Your objective:
Among the entries below, one line contains "[00:03:44.47]" and another contains "Transcript: And in". Transcribe those two lines and every line between them, exactly.

Supplied material:
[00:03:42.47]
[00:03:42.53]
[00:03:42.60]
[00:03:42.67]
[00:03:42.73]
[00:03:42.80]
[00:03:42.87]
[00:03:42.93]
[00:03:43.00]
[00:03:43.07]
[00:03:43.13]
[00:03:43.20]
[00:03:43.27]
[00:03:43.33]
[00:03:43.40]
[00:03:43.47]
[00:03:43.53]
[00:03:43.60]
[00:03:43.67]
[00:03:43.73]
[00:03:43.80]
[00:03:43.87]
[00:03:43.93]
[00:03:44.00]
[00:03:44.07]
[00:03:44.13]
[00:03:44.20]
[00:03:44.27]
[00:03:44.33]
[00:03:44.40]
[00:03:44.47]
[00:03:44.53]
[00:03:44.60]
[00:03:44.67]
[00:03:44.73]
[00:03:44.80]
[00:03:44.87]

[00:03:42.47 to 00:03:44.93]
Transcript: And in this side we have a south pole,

* * *

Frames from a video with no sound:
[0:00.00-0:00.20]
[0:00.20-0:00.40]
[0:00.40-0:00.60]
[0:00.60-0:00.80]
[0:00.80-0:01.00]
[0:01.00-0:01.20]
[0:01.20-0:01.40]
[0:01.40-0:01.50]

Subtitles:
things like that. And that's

Exercise answer:
[00:03:44.47]
[00:03:44.53]
[00:03:44.60]
[00:03:44.67]
[00:03:44.73]
[00:03:44.80]
[00:03:44.87]

[00:03:42.47 to 00:03:44.93]
Transcript: And in this side we have a south pole,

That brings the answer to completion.